Hegel valeu-se deste sistema para explicar toda a história da filosofia, da ciência, da arte, da política e da religião; no entanto, muitos críticos modernos assinalam que Hegel constantemente parece ignorar as realidades da história a fim de fazê-las encaixar em seu molde dialético. Karl Popper, crítico de Hegel em A sociedade aberta e seus inimigos, opina que o sistema de Hegel constitui uma justificação vagamente dissimulada do governo de Frederico Guillermo III e da ideia hegeliana de que o objetivo ulterior da história é chegar a um Estado que se aproxima ao da Prússia do decênio de 1831. Esta visão de Hegel como apólogo do poder estatal e precursor do totalitarismo do século XX foi criticada minuciosamente por Herbert Marcuse em Razão e revolução: Hegel e o surgimento da teoria social, arguindo que Hegel não foi apólogo nem do Estado nem da forma de autoridade, simplesmente porque estes existiram; para Hegel, o Estado deve ser sempre racional. Arthur Schopenhauer desprezou Hegel por seu historicismo e tachou sua obra de pseudofilosofia.
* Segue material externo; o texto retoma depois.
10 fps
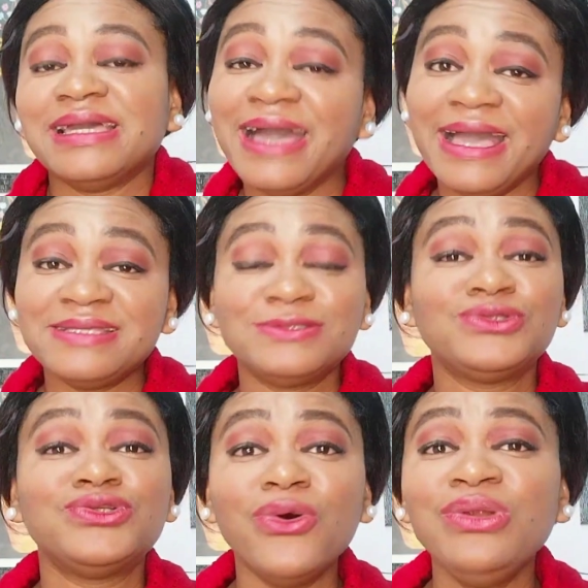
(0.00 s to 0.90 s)
guys,
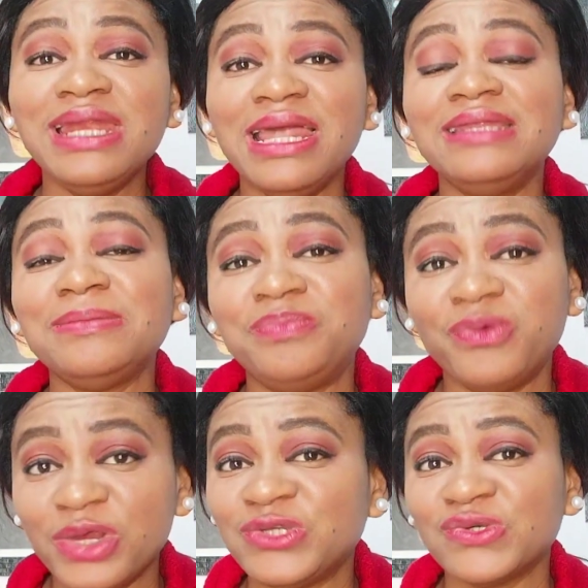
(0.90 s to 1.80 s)
don't let the
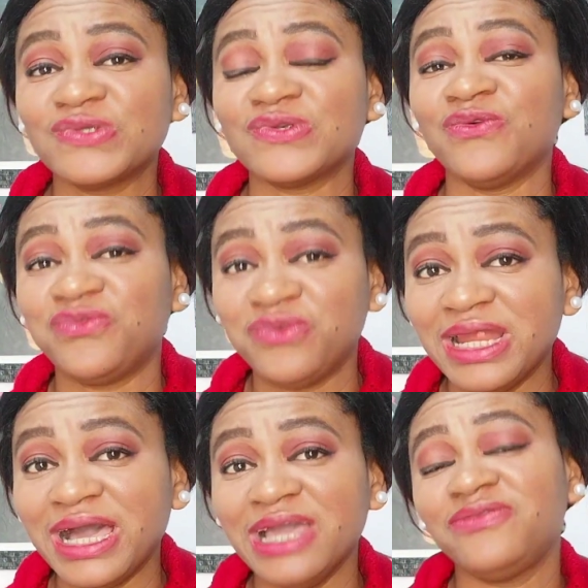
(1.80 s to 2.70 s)
pressures of
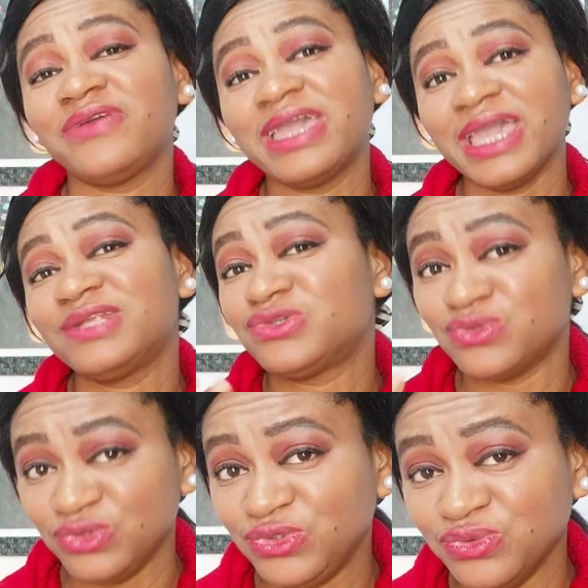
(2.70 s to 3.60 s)
life get
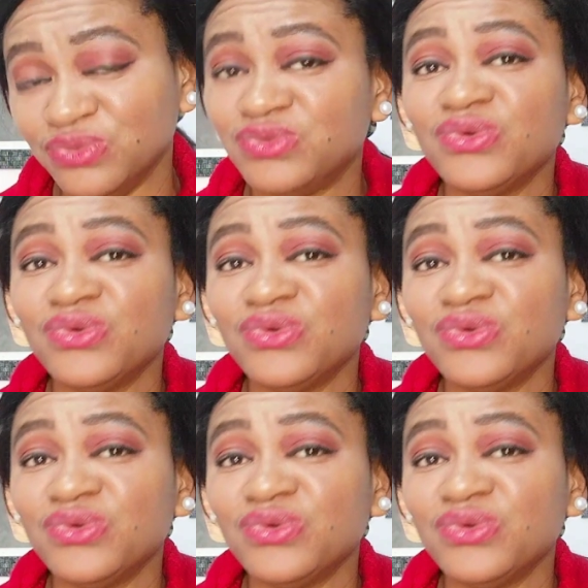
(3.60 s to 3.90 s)
to you.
A filosofia da história de Hegel está também marcada pelos conceitos da "astúcia da razão" e do "escárnio da história". A história conduz os homens que creem se conduzir de per si, como indivíduos e como sociedades, castigando suas pretensões, de modo que a história-mundo, ao fazer troça deles, produz resultados exatamente contrários e paradoxais aos pretendidos por seus autores, a despeito de, nos períodos finais, a história se reordenar e, em um cacho fantástico, retroceder sobre si mesma e, com sua gozação sarcástica e paradoxal convertida em mecanismo de criptografia, cria também ela mesma, sem querer, realidades e símbolos ocultos ao mundo e acessíveis tão-somente aos cognoscentes, id est, àqueles que querem conhecer.
Princípio fundamental
Tudo é inteligível para o ser que, idêntico no seu fundo com o Espírito ou a Ideia infinita, se manifesta no universo concreto graças ao movimento dialéctico: tese, antítese, síntese.
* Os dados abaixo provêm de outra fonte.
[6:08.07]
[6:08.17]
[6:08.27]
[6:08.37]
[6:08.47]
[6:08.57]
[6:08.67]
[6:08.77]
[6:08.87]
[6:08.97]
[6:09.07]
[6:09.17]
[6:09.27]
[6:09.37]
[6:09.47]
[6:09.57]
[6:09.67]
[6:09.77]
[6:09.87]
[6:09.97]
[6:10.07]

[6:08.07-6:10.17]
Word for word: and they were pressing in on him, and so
A intuição fundamental de Hegel, fiel ao panteísmo idealista, é que, no universo, todas as riquezas de fenómenos e de indivíduos concretos, com a humanidade e todos os acontecimentos da sua história, são apenas as manifestações necessárias, inteligíveis a priori, duma realidade única: o Espírito infinito que, sendo de ordem ideal, não pode conter elemento algum irracional ou inexplicável, de direito: "Todo o real, diz ele, é racional". A sua filosofia não foi senão um esforço para esclarecer até nos seus mínimos pormenores esta vista central.
Para isso, Hegel escolheu judiciosamente como ponto de partida o Ser, a noção mais simples e mais abstracta, luz inteligível que ilumina todas as outras ideias; e conforme o postulado panteísta quer mostrar que a lei fundamental deste ser, única realidade, o leva necessariamente a manifestar-se nos múltiplos objectos e fenómenos concretos tais como os verificam a nossa experiência e as nossas ciências positivas.
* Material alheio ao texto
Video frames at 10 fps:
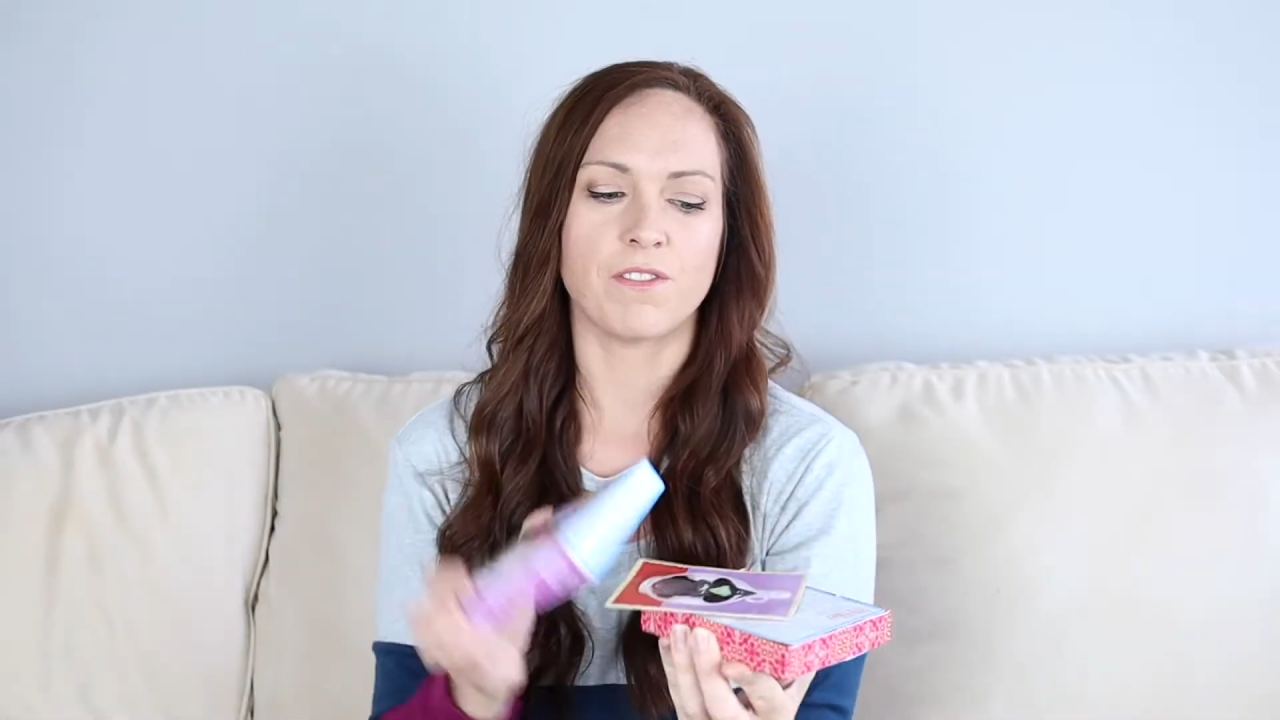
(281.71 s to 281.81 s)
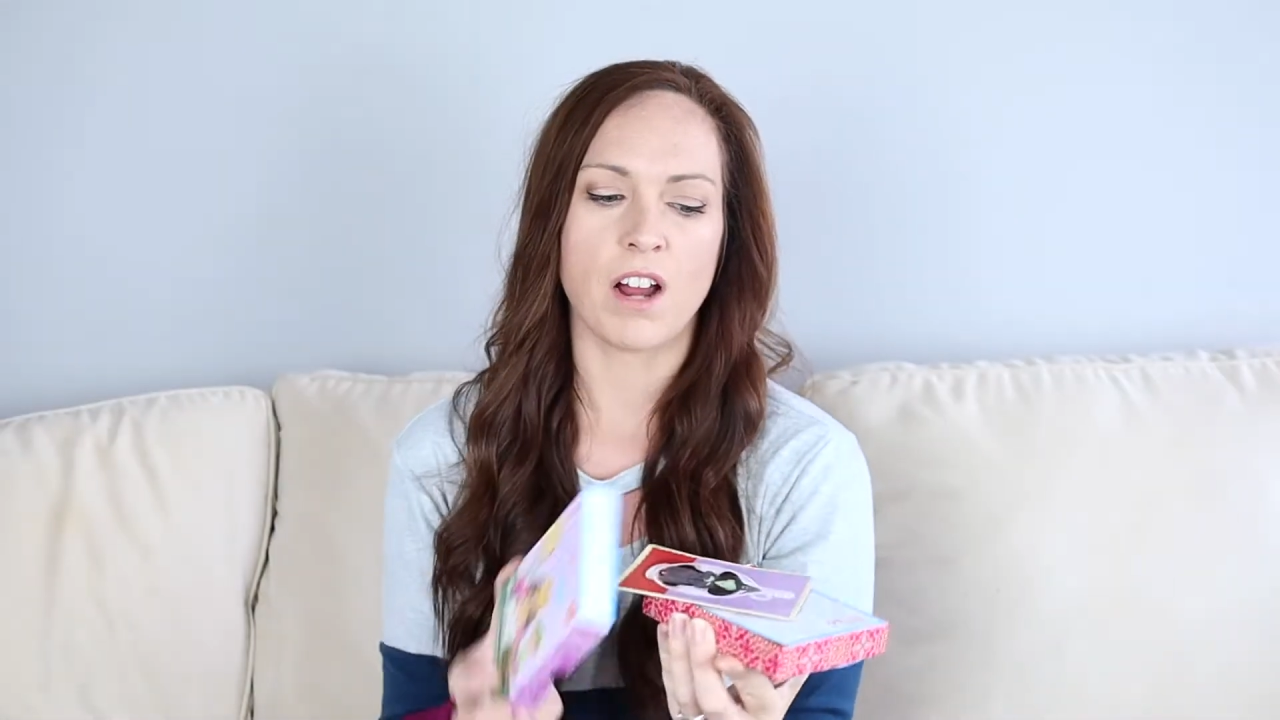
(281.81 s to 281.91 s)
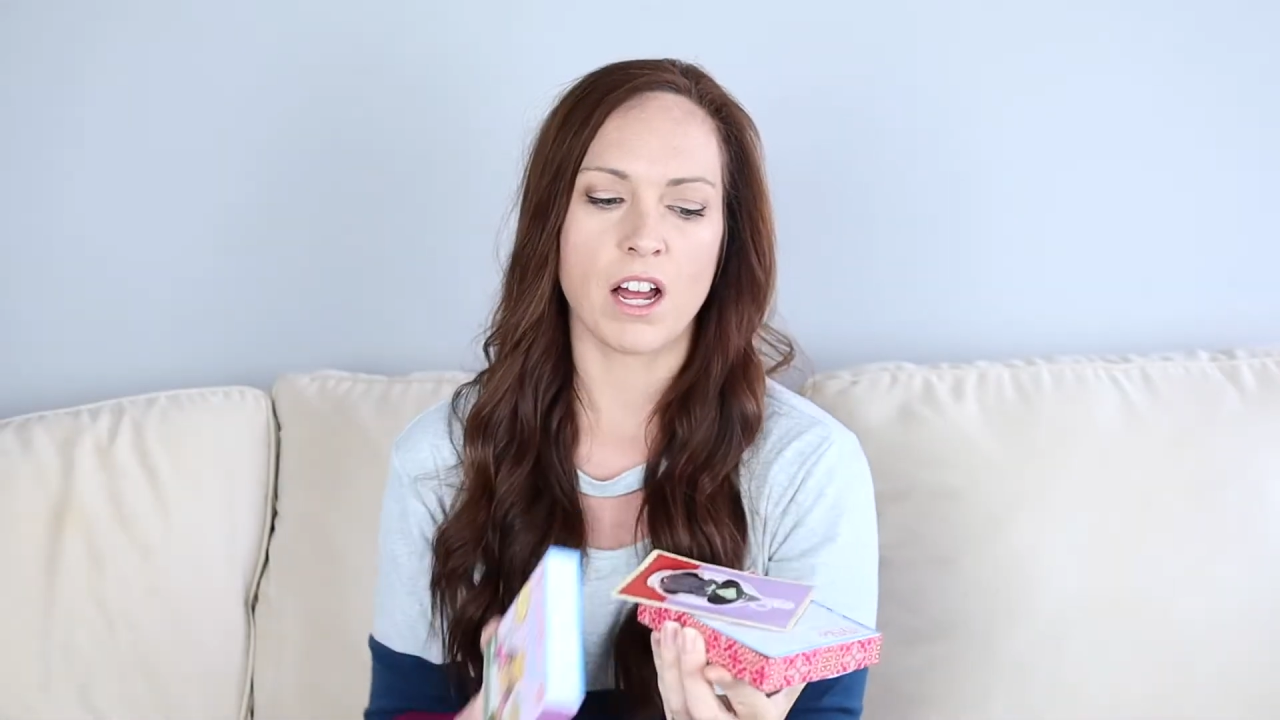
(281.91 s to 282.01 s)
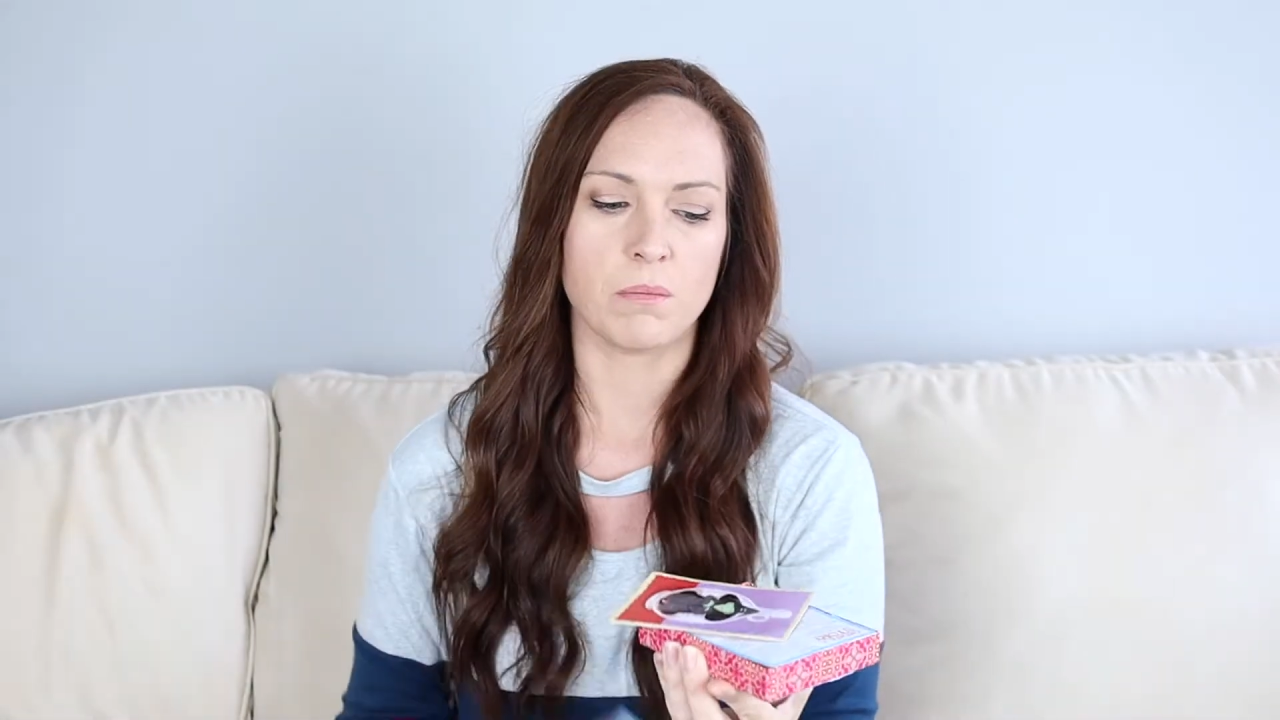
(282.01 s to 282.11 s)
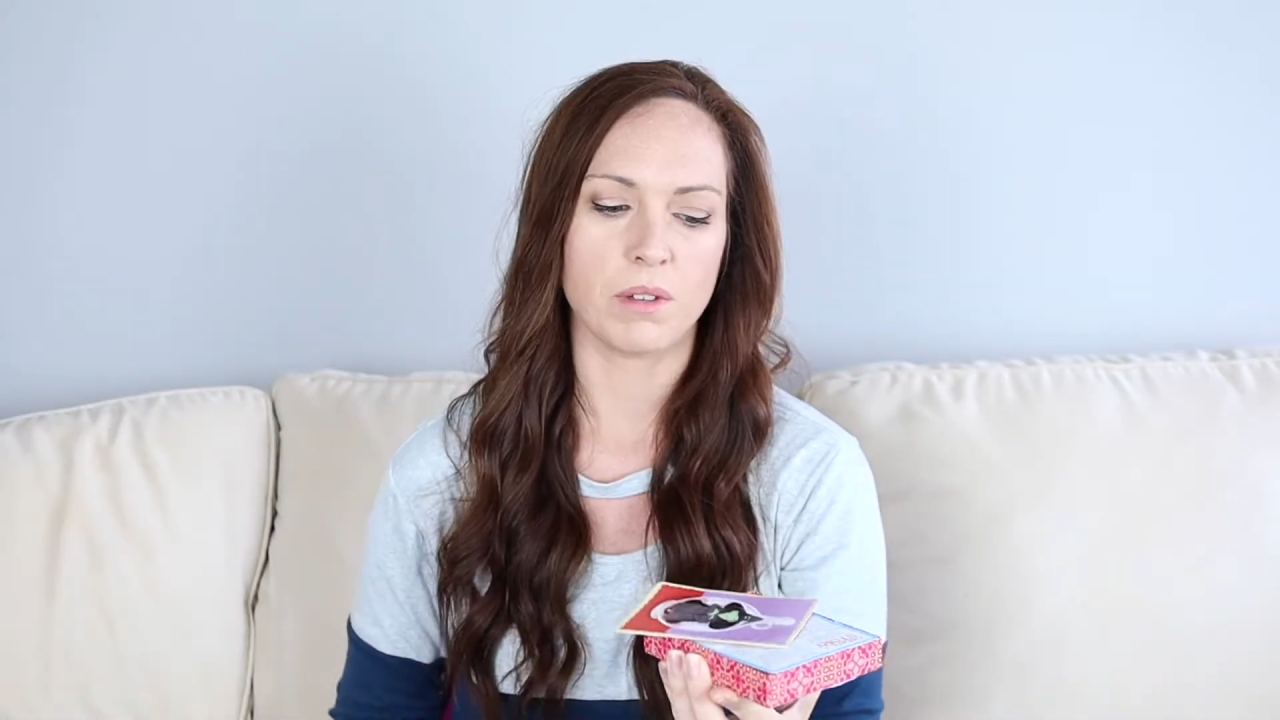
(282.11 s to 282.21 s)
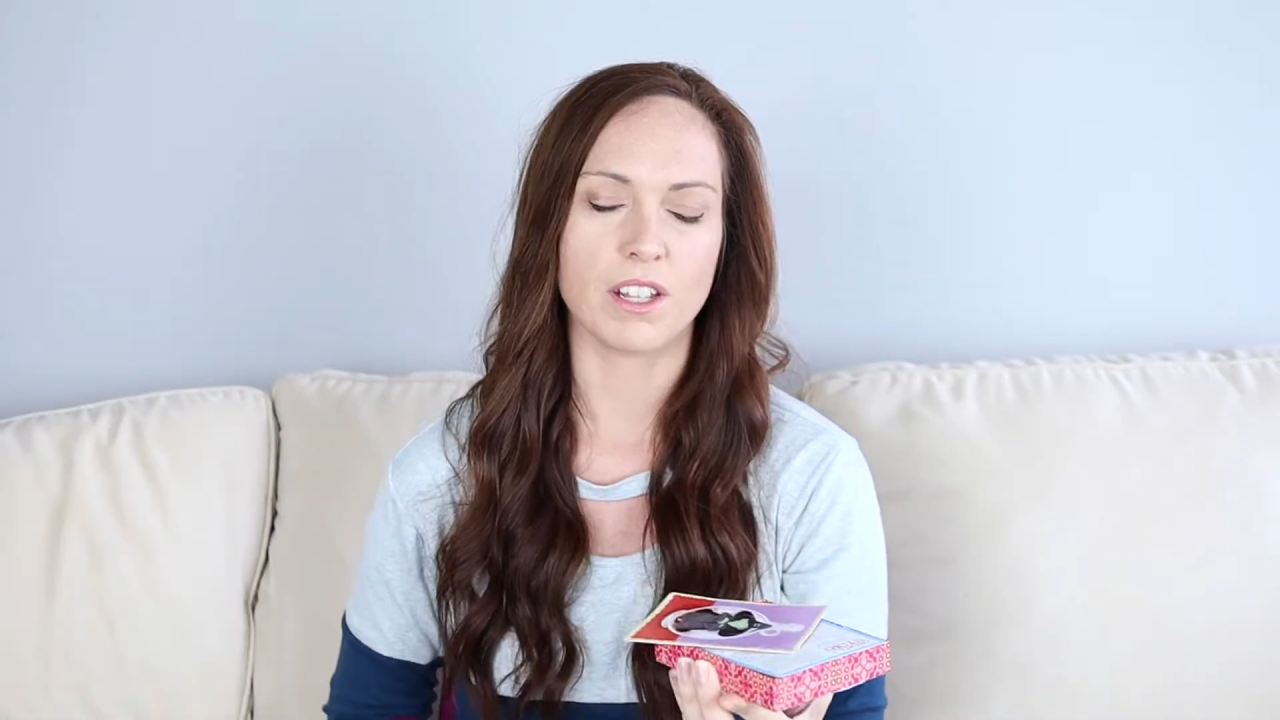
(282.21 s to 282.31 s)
from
Aliás, não dá a esta dedução o sentido duma teogonia ou duma emanação real, como se pretendesse que "o mais sai do menos" e que "o abstracto engendra o concreto": quer simplesmente libertar a lei ideal que torna inteligível o universo concreto desenvolvido sob o nosso olhar, mostrando como cada um dos seus pormenores decorre inevitavelmente da única realidade subjacente às múltiplas aparências: o Espírito ou Ideia que é o ser absoluto (*). As noções muito gerais que constituem as primeiras fases da dedução têm pois a sua origem nos factos mais ricos e mais reais, como a ideia abstracta é tirada do concreto; e é preciso distinguir duas séries; uma ideal, descrita em filosofia, a outra, real, verificada nas ciências positivas. Notemos, contudo, que o idealismo torna precária e pouco inteligível esta distinção; porque afirma a coincidência entre a ideia e a realidade. "Tudo o que é racional é real", diz ainda Hegel. Mas, a seu parecer, basta para isso que a correspondência perfeita entre o sistema a priori e a experiência se verifique no termo da dedução, sem exigir, em todas as fases, um paralelismo total entre as ideias e os factos.
Ora a lei cujo desenvolvimento necessário engendra todo o universo é a da dialéctica, segundo a qual toda ideia abstracta, a começar pela de ser, considerada no seu estado de abstracção, afirma necessariamente a sua negação, a sua antítese, de modo que esta contradição exige para se resolver a afirmação de uma síntese mais compreensiva que constitui uma nova ideia, rica, ao mesmo tempo, do conteúdo das duas outras. Esta marcha para diante, segundo Hegel, não é arbitrária; está inserida na própria essência da noção abstracta bem analisada; e enquanto a ideia sintética assim obtida guardar um lado abstracto, manifesta à reflexão uma nova identidade com o seu contrário, uma nova exigência de progresso, até que enfim a última síntese exprime o facto de experiência concreto, único a existir realmente. Trata-se pois, para o filósofo, de abranger num só olhar o imenso desenvolvimento das realidades concretas que formam o universo, de remontar daí, por mil caminhos diversos mas convergentes, através das fases cada vez mais abstractas até a origem comum do ser ou do Espírito absoluto; e, terminada esta análise preliminar, o sistema consiste em tomarmos posse do desenvolvimento a priori destas cascatas de noções caindo umas das outras por trilogias, com uma necessidade lógica tão rigorosa como a dedução dos modos em Spinozismo. Hegel teve a audácia de tentar esta síntese, depois de se ter abundantemente documentado sobre o estado de todas as ciências positivas do seu tempo cujo conteúdo experimental devia ser incorporado no seu sistema; e concebeu este num sentido evolucionista, graças ao método dialéctico.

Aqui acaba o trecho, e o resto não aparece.